For those who are following me on Facebook or my website, I do hope you'll find a way to experience this amazing festival one day - in person or online.  We are making efforts to expand our reach and always looking to attract wider audiences - as it's been one of my passions to help preserve the essence of this great art form and to ensure that classical music remains accessible and enjoyed for many more generations!

I'll do my best to check in before this year's festival ends, but in the meantime, please follow me on Facebook for more regular updates:  https://www.facebook.com/michael.palmer.conductor

Until next time....thanks for checking in.

MP

Monday, December 13, 2010

Martini & Oyster Musings - from the "Big Apple"!

Greetings to all and welcome to my very first attempt at this new found way of communicating - "blogging"!  Well, it's new to me at least.  In fact, I must confess that, having steeped my life in an art form that communicates, lives and breaths above and beyond words ("Words, words, words") the idea to start my own blog never occurred to me (and seems even, somehow,strangely distasteful). However, here I am, resulting from a delightful evening I had over martinis and oysters last night with dear friends of my personal manager who is based in New York.  In the midst of conversations ranging from classical music to corporate America and the symbolisms of the Mahler symphonies to the social commentary aspects of the movie Babette's Feast, I was engaged in a thought provoking line of discussion - how to engage a wider audience with whom to share thoughts and musings about my experiences, realizations and perspectives formed across 43 years as a music director and conductor of professional symphony orchestras.  My hope is to share my thoughts through this blog, partly as a way to encourage the next generation of performers and audiences to maintain and, in some cases, rekindle the fires of lives lived in the presence of a glorious art - lives informed by and shaped by the art itself - in other words, "getting back to the nubbin", as they say, and making our way through all of the surrounding and, at times, diverting, persiflage and hyperbole to take charge of nurturing our own relationship with the art, itself.
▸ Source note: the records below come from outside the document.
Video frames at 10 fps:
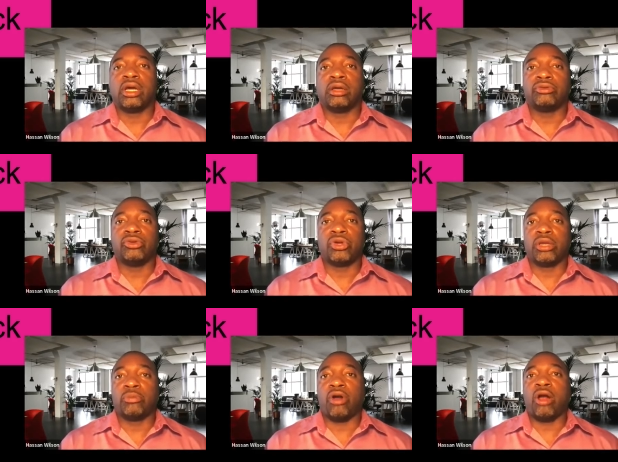you
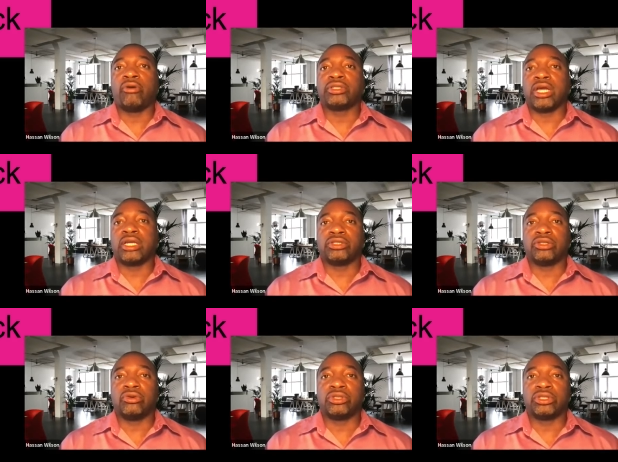can prioritize
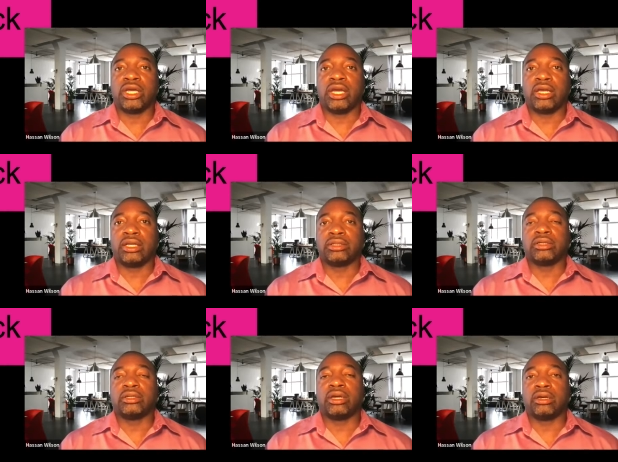those that
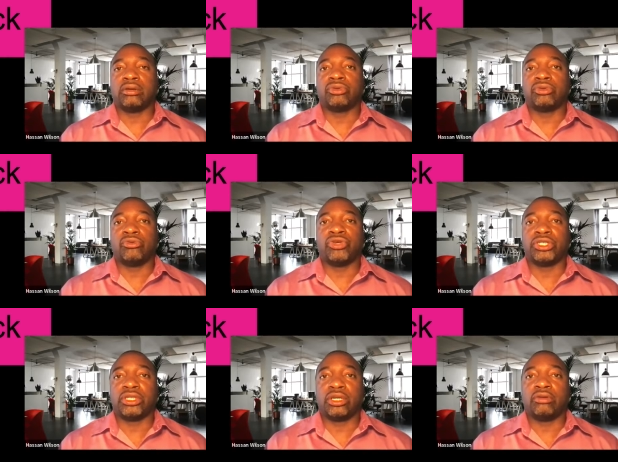you
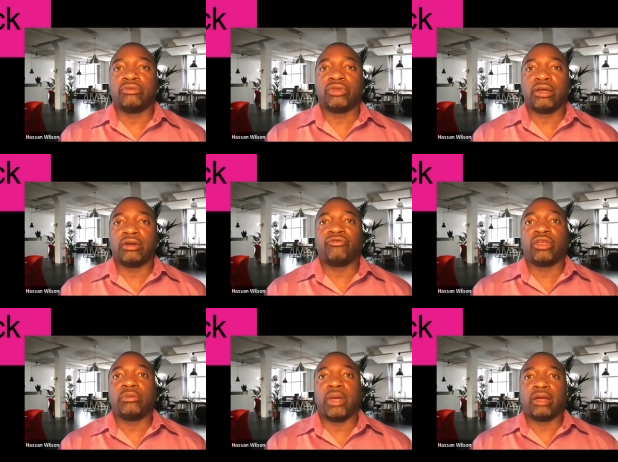receive negative
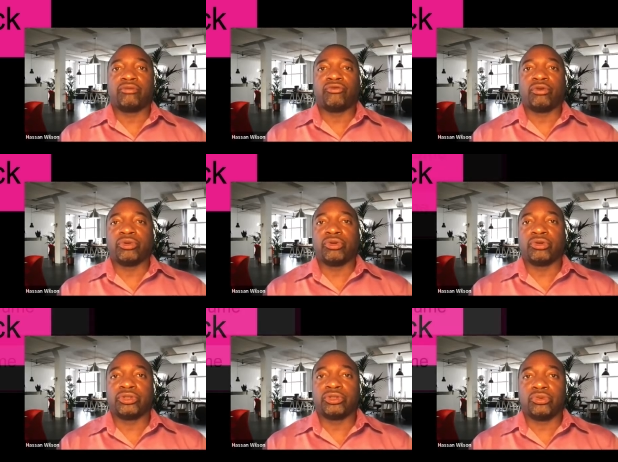feedback from your
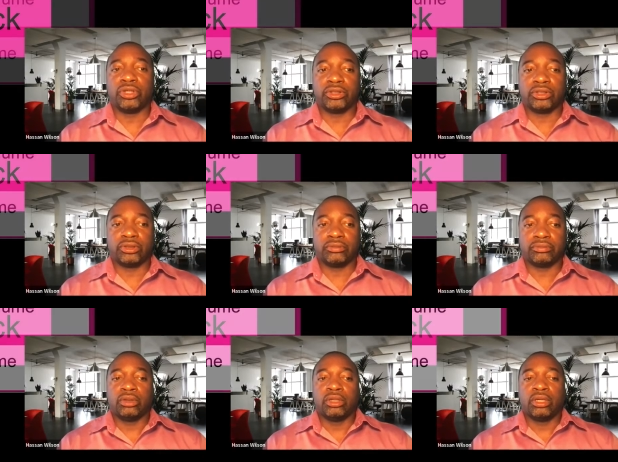students.
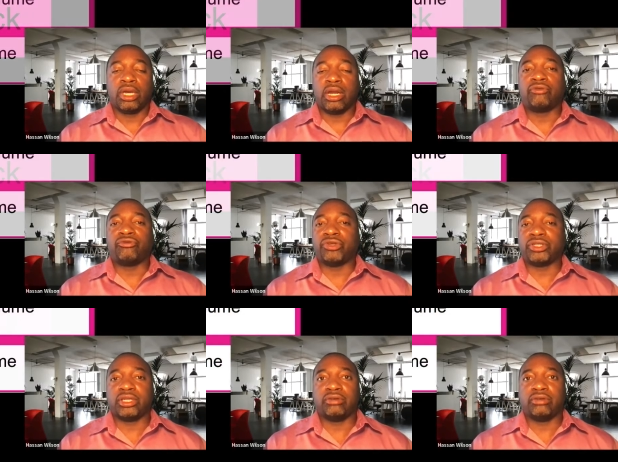And I've received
So, here's a beginning. Think of your favorite restaurant - it's ambiance and your favorite offering on that restaurant's menu. How many times have you been to the restaurant and ordered that meal? Is it ever exactly the same experience in every way? Can it be captured? Perhaps taking a photo of the meal would accomplish that? Yes, maybe we could take a photo of the meal and then make copies of that photo and when we wanted to relive that experience we could just eat the photo. How about that? This way we wouldn't need to go to the trouble of leaving home after a long and tiring day at work to go to the restaurant and have our favorite meal. We could just pull out one of our photocopies of the meal and eat that. Another advantage is that this way we can make that one, wonderful dining experience we had at the restaurant immortal, instead of its reminding us, somewhere within the deep recesses of our awareness, that we just had a once in a lifetime experience - which, could, perhaps lead us to the thought that perhaps life, itself, is a once in a lifetime experience and, therefore, precious in each of its delectable and even not so delectable moments. Oh dear - not sure we want to think about that. Hmmmmmmm...........

Let's go a step further. I'm about to begin a restudy (when I finish here in a moment) of Mahler's First Symphony for the umpteenth time. Where does this work of musical art exist? Are the black dots and expression marks and various jottings left to us by Mahler and accumulating to 171 pages of full score the music? Where and (importantly) when does this work of musical art exist?

Enough for today for us both. On to Mahler, who has something pressing to communicate.